▶ Work instruction:
Retype the following data exactly, but leave its pictures out.

Stored data entries:
* * * * *

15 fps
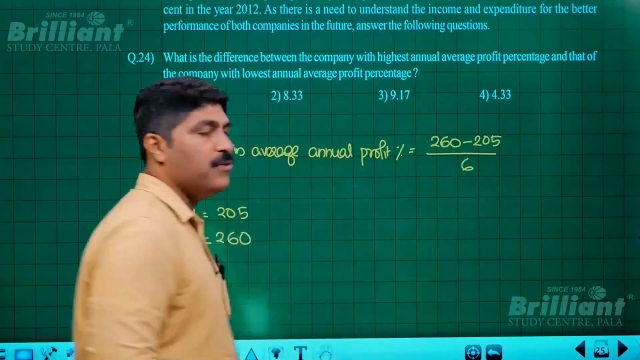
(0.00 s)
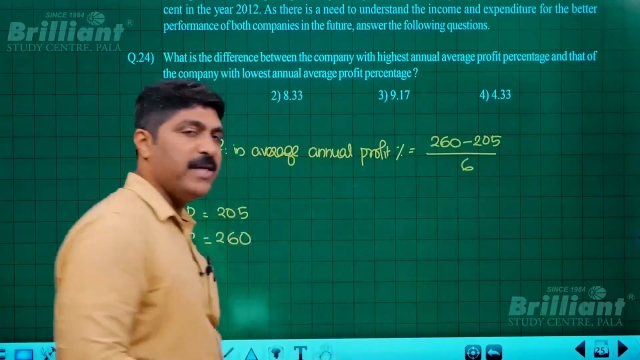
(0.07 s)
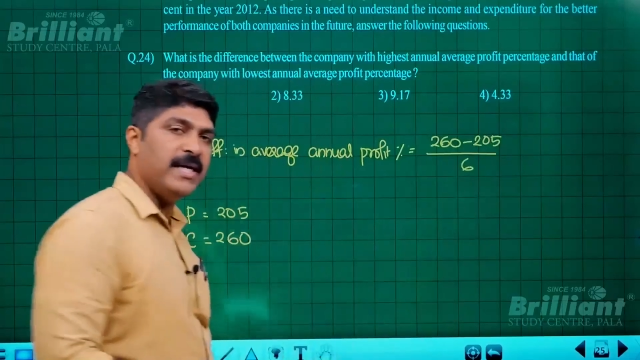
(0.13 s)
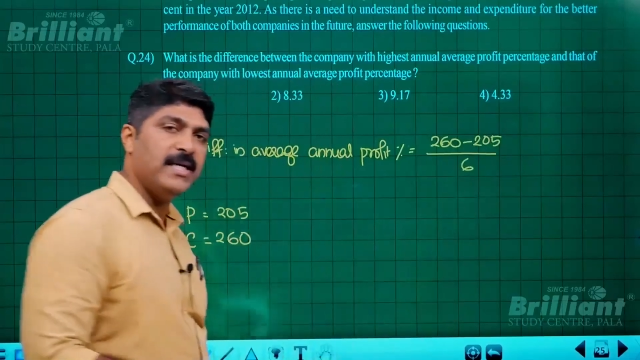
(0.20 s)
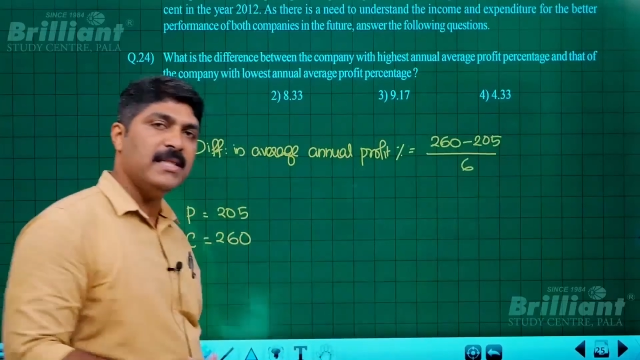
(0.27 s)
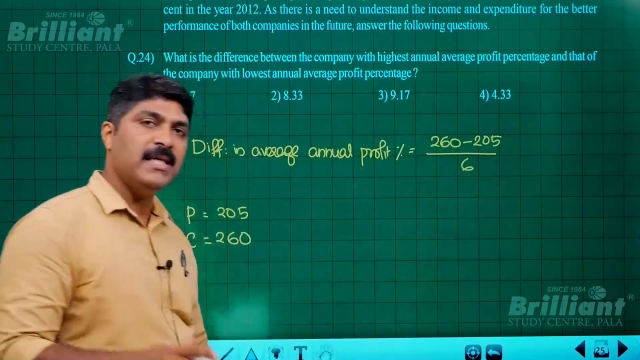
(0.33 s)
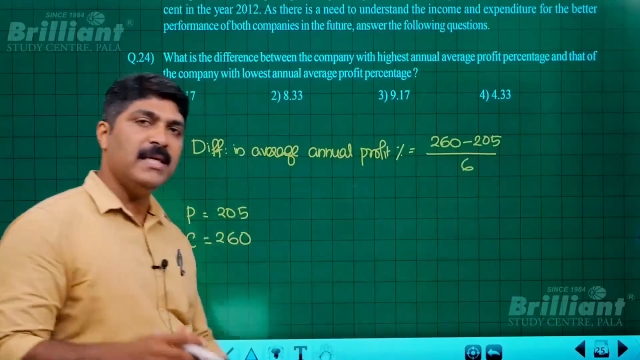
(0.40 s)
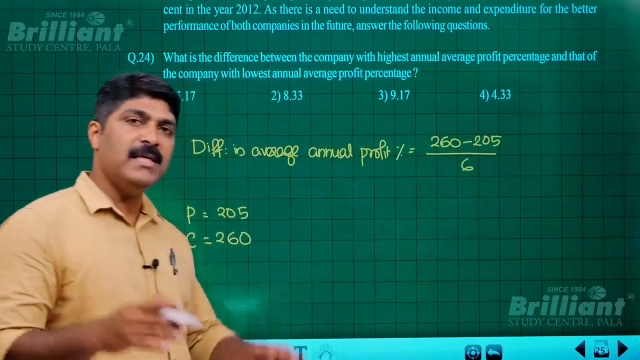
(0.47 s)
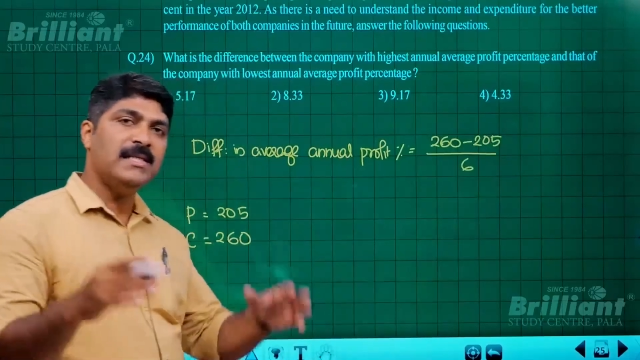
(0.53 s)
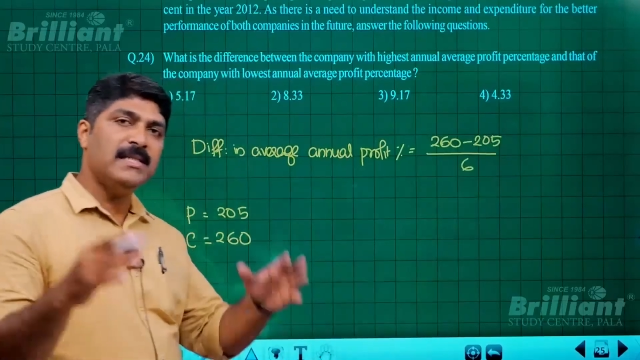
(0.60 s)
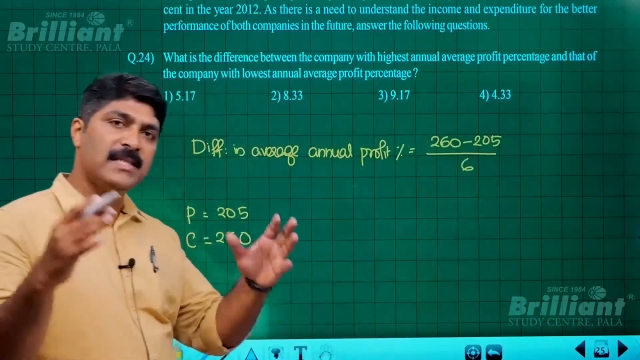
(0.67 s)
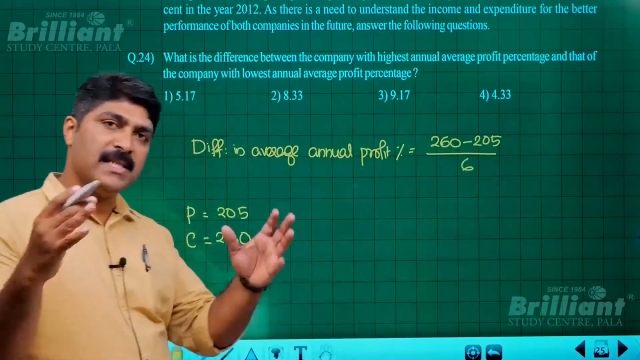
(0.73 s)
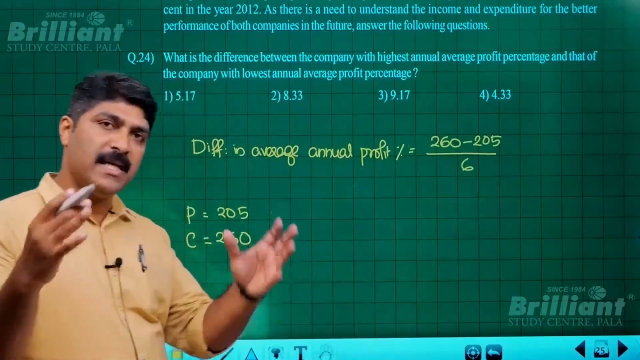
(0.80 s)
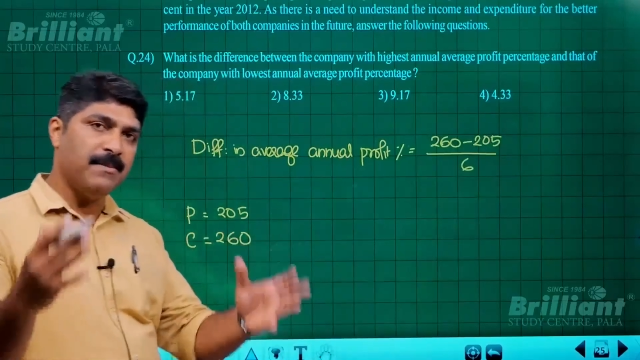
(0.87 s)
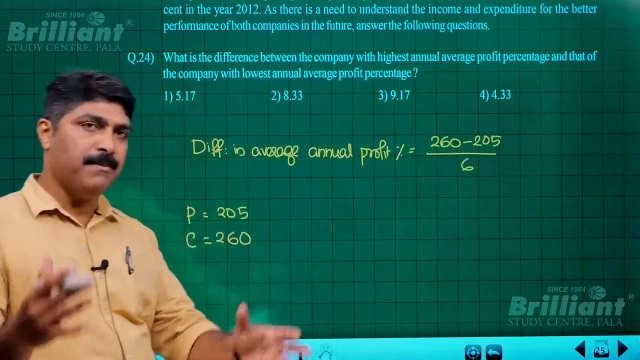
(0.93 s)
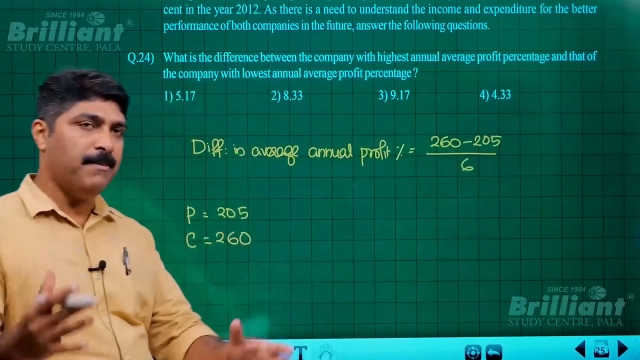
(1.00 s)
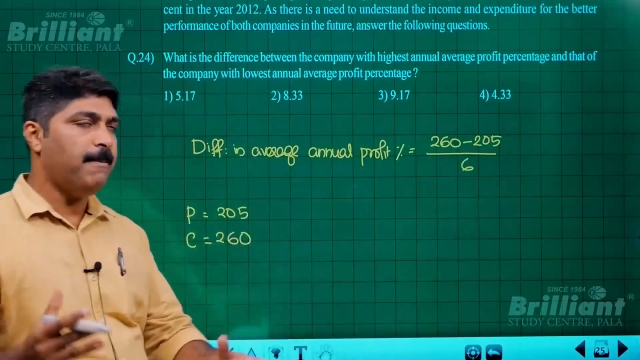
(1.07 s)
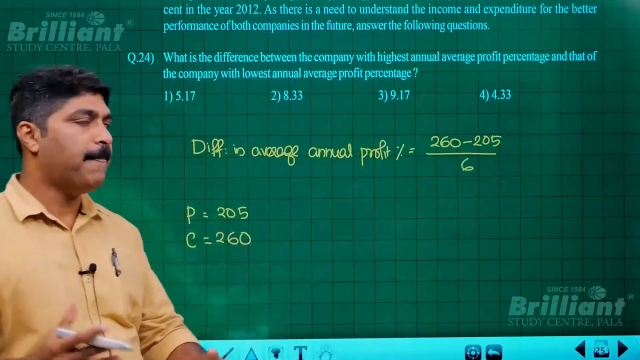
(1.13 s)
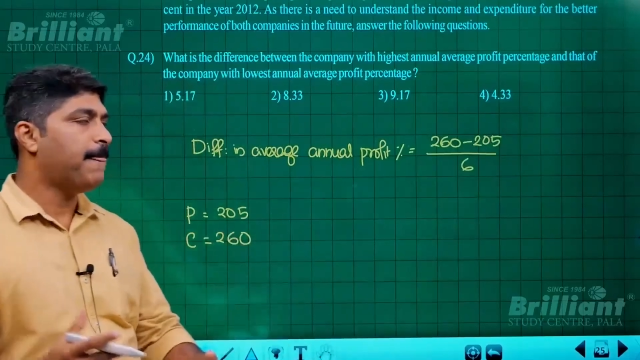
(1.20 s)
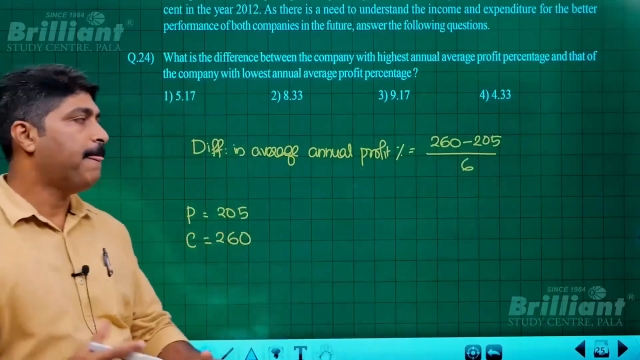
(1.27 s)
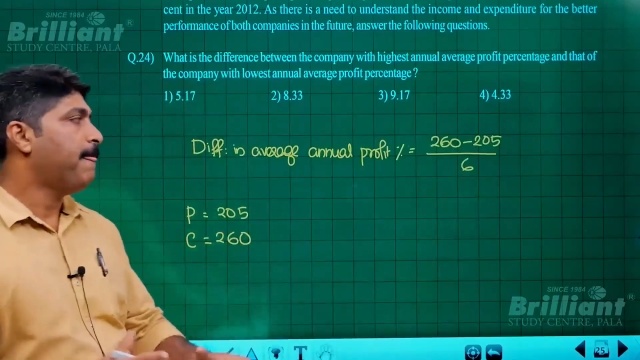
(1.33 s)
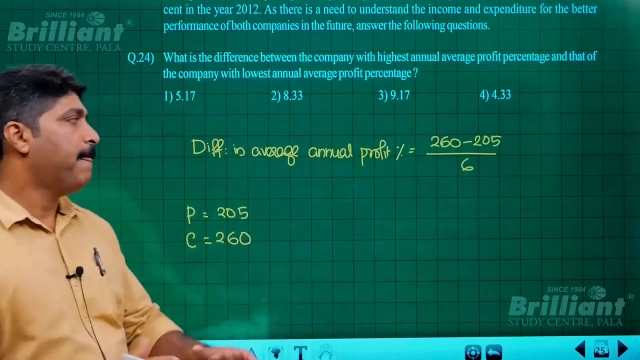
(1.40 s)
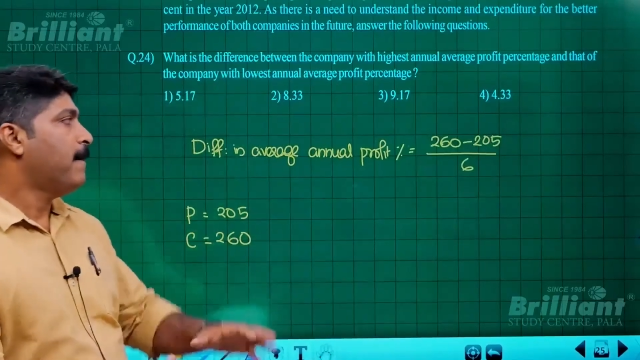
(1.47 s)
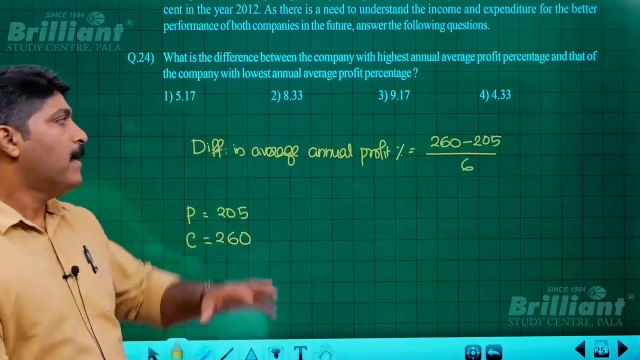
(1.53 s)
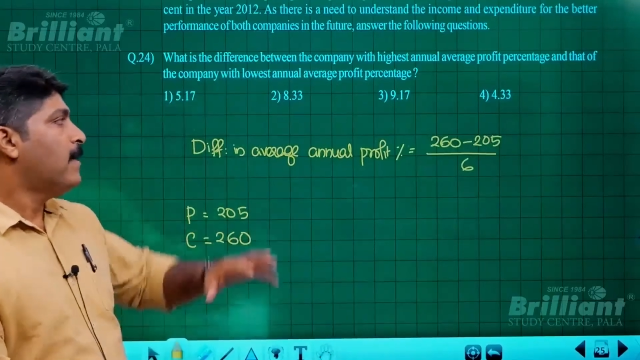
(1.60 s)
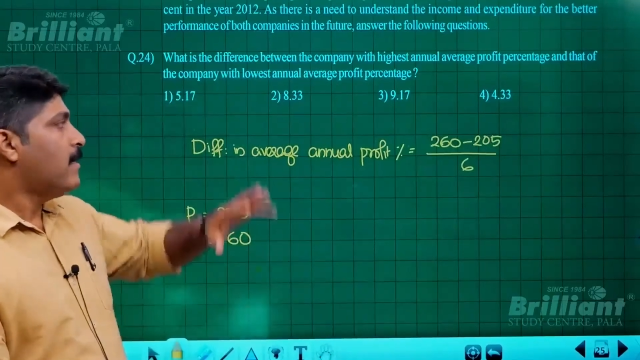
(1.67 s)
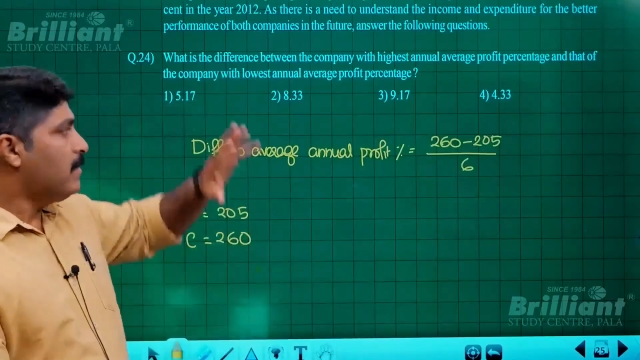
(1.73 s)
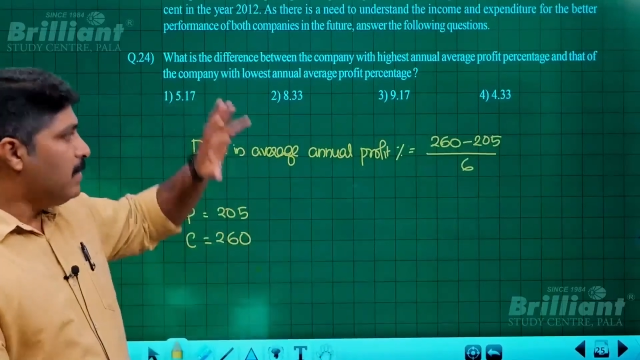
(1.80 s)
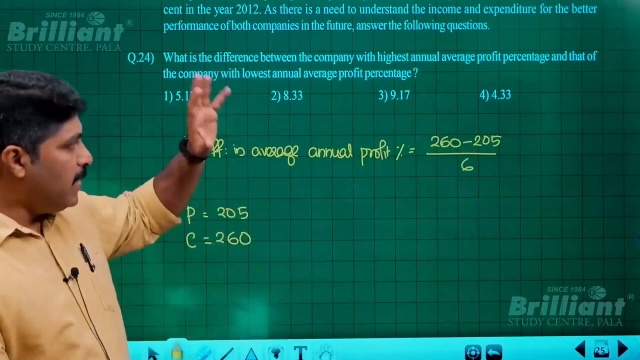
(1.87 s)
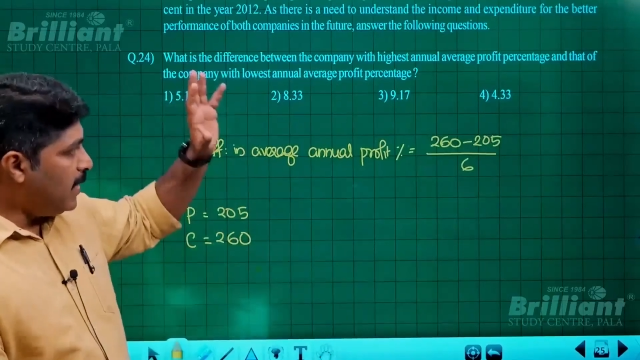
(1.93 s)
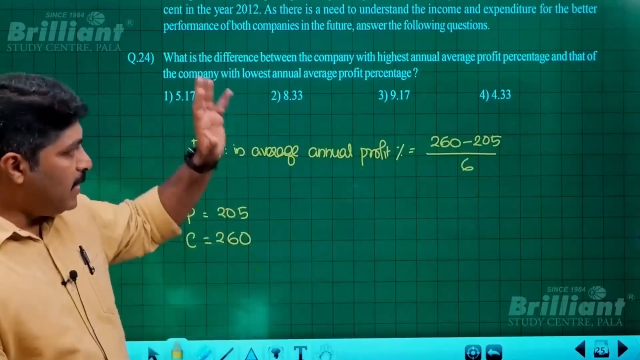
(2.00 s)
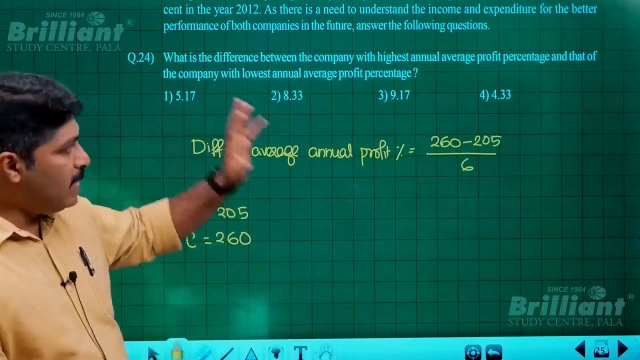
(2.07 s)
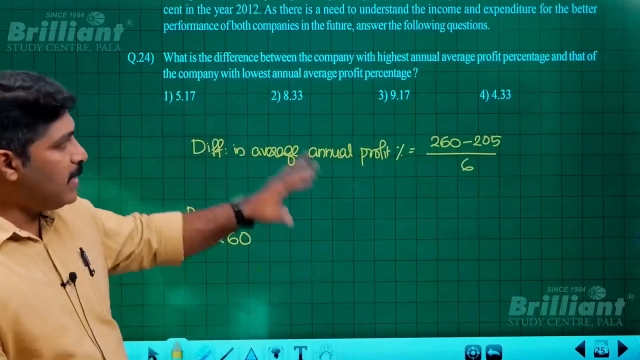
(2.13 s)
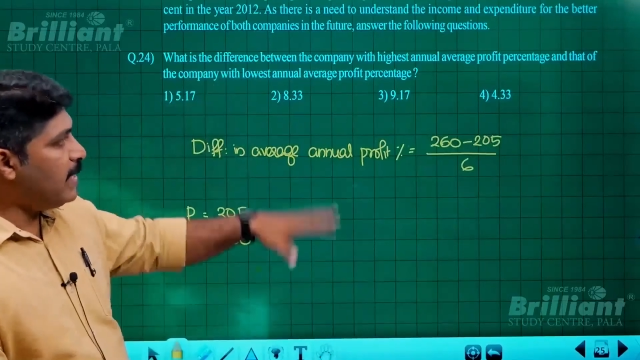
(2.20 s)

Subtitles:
take the sum, then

* * * * *

▶ Solution:
15 fps
(0.00 s)
(0.07 s)
(0.13 s)
(0.20 s)
(0.27 s)
(0.33 s)
(0.40 s)
(0.47 s)
(0.53 s)
(0.60 s)
(0.67 s)
(0.73 s)
(0.80 s)
(0.87 s)
(0.93 s)
(1.00 s)
(1.07 s)
(1.13 s)
(1.20 s)
(1.27 s)
(1.33 s)
(1.40 s)
(1.47 s)
(1.53 s)
(1.60 s)
(1.67 s)
(1.73 s)
(1.80 s)
(1.87 s)
(1.93 s)
(2.00 s)
(2.07 s)
(2.13 s)
(2.20 s)

Subtitles:
take the sum, then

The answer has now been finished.